Interesting you tell all that just by what the person is wearing.
post #23 of 164
Quote:
Originally Posted by zinemama View Post
I don't see how it's dissing single parents or being rude and mean to say that having a parent at home is a priority for her family.

3boysmom said, "it is a well thought out and worked-for arrangement that works best for our family."
It's the condescending tone. Not every mother has a husband who has a job that can support a family. Not every husband/father is supportive of a SAHM. It's not just about choices and hard work, there is a lot of privilege that goes with stay at home parenting. Not everyone has the resources nor education to make the decision in the first place.
post #24 of 164
Quote:
Originally Posted by HollyBearsMom View Post
Interesting you tell all that just by what the person is wearing.
I can't tell all of that by what the person is wearing!! I can tell it because I only wrote about my own situation in my post, and I can tell it because it's MY story! ;-)

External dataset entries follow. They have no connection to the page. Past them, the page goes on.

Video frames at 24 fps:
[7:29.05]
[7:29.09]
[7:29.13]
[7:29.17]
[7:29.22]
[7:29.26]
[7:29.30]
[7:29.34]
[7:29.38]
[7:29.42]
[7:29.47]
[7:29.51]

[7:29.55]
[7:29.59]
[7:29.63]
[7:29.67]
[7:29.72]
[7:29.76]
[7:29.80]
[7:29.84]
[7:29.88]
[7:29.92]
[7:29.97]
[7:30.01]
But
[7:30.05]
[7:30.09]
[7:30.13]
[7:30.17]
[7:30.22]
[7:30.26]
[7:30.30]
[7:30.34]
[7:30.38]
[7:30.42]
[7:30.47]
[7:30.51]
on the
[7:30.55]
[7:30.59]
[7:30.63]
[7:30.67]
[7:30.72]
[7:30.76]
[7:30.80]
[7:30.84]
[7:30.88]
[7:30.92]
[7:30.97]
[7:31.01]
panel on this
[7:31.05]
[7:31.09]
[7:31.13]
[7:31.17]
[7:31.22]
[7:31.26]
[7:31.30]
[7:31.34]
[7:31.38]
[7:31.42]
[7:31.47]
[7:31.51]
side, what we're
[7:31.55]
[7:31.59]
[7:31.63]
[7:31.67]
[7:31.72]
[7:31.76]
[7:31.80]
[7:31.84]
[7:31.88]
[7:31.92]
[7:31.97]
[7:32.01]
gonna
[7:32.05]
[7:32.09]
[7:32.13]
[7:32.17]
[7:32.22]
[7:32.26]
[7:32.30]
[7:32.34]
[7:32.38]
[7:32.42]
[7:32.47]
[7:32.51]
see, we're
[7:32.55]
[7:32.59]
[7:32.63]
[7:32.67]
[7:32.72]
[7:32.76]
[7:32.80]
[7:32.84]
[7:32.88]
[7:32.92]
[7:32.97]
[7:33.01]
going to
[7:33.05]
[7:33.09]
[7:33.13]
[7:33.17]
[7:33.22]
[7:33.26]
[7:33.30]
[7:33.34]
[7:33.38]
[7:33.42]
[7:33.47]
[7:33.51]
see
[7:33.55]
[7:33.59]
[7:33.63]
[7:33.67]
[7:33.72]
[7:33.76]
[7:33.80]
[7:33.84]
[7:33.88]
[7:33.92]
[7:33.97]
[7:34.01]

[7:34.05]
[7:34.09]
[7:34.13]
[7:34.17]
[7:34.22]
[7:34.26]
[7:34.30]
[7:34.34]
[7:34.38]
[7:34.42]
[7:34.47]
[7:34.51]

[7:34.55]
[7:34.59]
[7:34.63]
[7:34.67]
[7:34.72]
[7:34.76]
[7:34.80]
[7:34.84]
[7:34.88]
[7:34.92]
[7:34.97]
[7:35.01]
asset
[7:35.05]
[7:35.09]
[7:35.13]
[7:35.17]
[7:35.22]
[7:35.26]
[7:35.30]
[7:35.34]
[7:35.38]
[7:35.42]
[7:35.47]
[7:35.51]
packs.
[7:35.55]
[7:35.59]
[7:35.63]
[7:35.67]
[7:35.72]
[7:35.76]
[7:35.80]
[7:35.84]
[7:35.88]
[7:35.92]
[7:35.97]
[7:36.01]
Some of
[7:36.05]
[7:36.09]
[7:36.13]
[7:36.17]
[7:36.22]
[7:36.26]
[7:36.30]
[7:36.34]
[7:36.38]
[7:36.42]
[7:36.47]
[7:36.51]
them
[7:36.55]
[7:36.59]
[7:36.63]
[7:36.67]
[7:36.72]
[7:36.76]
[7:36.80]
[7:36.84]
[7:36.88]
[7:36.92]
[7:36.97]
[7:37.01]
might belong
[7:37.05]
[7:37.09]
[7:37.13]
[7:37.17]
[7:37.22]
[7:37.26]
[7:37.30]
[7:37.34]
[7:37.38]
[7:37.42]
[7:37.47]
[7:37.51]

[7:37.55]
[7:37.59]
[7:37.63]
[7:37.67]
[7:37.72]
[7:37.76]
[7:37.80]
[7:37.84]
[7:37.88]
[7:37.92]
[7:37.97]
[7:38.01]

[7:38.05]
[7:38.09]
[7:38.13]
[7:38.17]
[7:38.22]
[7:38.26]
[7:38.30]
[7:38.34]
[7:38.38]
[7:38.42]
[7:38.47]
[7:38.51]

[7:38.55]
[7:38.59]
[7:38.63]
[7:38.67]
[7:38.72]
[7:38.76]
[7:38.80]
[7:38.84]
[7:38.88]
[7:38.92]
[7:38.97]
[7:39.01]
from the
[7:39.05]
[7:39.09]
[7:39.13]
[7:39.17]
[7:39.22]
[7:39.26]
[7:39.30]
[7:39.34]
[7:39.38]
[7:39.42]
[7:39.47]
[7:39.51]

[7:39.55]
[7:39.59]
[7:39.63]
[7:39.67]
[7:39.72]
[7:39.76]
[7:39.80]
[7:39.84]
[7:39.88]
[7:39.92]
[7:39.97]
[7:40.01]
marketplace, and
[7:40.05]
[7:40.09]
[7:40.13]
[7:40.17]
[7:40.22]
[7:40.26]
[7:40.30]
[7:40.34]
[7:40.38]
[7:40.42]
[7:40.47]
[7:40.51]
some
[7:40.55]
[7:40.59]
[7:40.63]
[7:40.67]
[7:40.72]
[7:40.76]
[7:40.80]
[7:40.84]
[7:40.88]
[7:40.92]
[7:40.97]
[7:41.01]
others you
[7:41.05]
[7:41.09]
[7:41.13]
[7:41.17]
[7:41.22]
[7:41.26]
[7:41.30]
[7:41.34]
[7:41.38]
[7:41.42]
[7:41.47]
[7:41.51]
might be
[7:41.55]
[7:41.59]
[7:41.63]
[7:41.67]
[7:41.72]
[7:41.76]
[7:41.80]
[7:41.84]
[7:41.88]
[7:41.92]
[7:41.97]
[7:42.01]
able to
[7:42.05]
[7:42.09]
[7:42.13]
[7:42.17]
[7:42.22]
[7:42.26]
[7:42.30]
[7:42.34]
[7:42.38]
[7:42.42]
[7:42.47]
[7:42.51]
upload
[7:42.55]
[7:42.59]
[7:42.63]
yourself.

I wasn't the one who originally wrote the comment about hearing things from folks dressed nicer or from the nicer side of town or whatever, but I can understand the thinking that hearing someone from a super-fancy neighborhood declare you "lucky" that you can stay at home (as if they're somehow UNLUCKY, can't stay at home, but can afford a home that costs ten times more than anything I could ever afford) gets old after a while.

Edited to add:

As a side note about clothing... I shop consignment, so a lot of my clothes are nice, name brand, fashionable stuff-- shirts I paid $5 for and pants I've paid $7 for. But nobody would know I bought them consignment unless I told them. My father, who makes 4-6 times more than my DH, buys all his clothes at Wal-Mart and couldn't give a hoot if he was fashionable or not. So, clothes don't always tell the whole story. I get it, trust me!
post #25 of 164
It annoys me too.

I/We didn't have any of those "lucky" things that allow me to stay home.

Neither of us have college degrees (but I am going to have an associate degree in just a few more weeks!!!)

We don't own a home

I was a single mom for more then two years and even then I was SAHM, just really poor (homeless for a while, ate at my parents most nights, ect).

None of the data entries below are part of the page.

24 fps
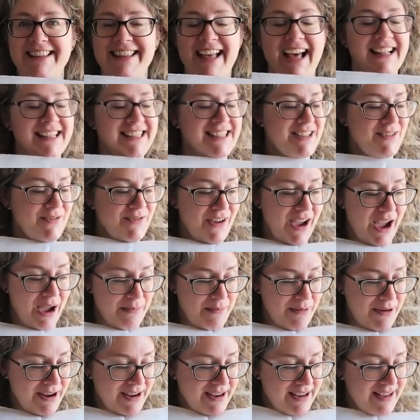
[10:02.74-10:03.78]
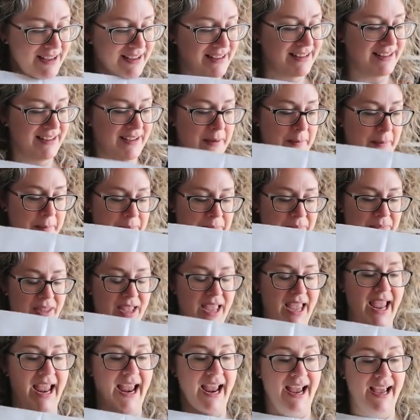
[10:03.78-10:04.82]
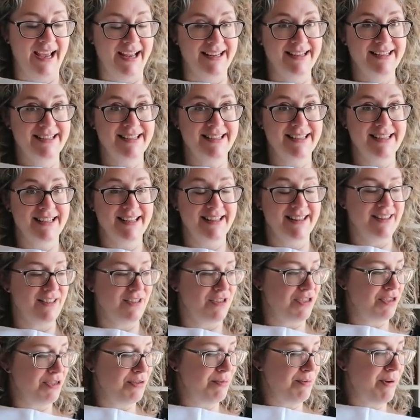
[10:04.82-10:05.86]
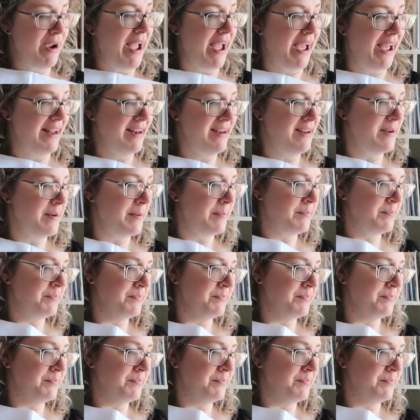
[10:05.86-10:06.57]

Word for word: that's the fabric and the thread,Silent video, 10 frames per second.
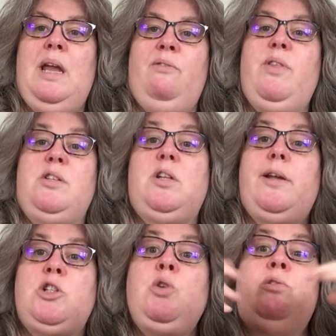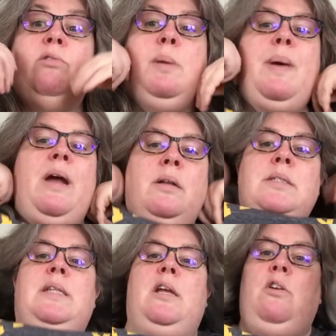If there's like 2 or 3
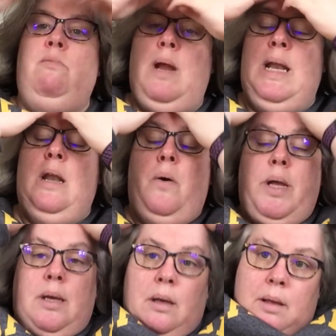patterns that you really like,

Being home with my kids is something I work very hard at being able to do.
We are very frugal and don't have lots of things some other families do. But I don't think we feel like our life is lacking (unless you ask dh about cable tv )

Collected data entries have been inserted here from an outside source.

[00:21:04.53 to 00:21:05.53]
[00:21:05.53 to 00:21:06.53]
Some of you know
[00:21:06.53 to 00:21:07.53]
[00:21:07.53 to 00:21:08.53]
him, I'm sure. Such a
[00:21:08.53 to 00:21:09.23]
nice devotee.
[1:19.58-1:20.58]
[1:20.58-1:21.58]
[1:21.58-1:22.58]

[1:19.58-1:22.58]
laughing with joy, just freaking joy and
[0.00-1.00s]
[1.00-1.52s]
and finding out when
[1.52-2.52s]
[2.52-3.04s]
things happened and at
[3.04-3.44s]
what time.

My husband makes much less then his brother and my brother (both similar ages with families) and they are always broke and their wives work. It is easy to see that thier choices make it hard for them to get along (dhs brother's family because they have the nice clothes and name brand convinence foods and expensive hair and makeup, my brothers family because alcohol and drugs eat up a big part of thier income.)

I don't feel like luck had anything to do with it. I work hard to stay solvent on our just at poverty level income.
post #26 of 164
I think the comment about it being a priority is a great one. I know there are people who DO want to be home and can't be - my mom is one of them. She HAS to work. Period, end of story. But me saying that staying home is a priority for us doesn't mean that I think it's NOT a priority for her. Food in her kid's stomachs and a roof over their head is a bigger priority. As it should be. I don't see saying that as putting her down - she just has bigger (more important) priorities. And I know for a fact that she doesn't feel put down when someone else talks about being home - she's glad for them.

Plus, not every parent who works outside the home wants to be with their children all day. For some people it totally is not a priority. Many parents will tell you that, "I would go crazy at home all day", "I work for me", etc, etc. Luck has nothing to do with it and they full well know it. It is a choice. So if the priority comment hurts their feelings, oh well! If they are making a conscience choice to work then they can't feel all huffy about it NOT being a priority - because they themselves have admitted it's not!

Now having said all that, I don't get my panties in a twist when someone I don't know makes an offhand comment about my being lucky to stay home. I don't sit there and dwell on the deeper meaning of their comment - I take it as an attempt at polite conversation and leave it at that. And really, I don't let it bother me when a close friend or family member whines about how lucky I am. I've come to realize that the way things look on the outside is not always how they really are. They may truly be able to stay home if they wanted...they may not. Whatever. I really don't care. It's none of my business! If it's truly doable and they want it bad enough they'll figure out how to swing it!

Other possible replies: "Yeah, it's worth the sacrifices"
"It's something we've always wanted for our family"
"My DH/partner and I both felt like it was the right thing for our family"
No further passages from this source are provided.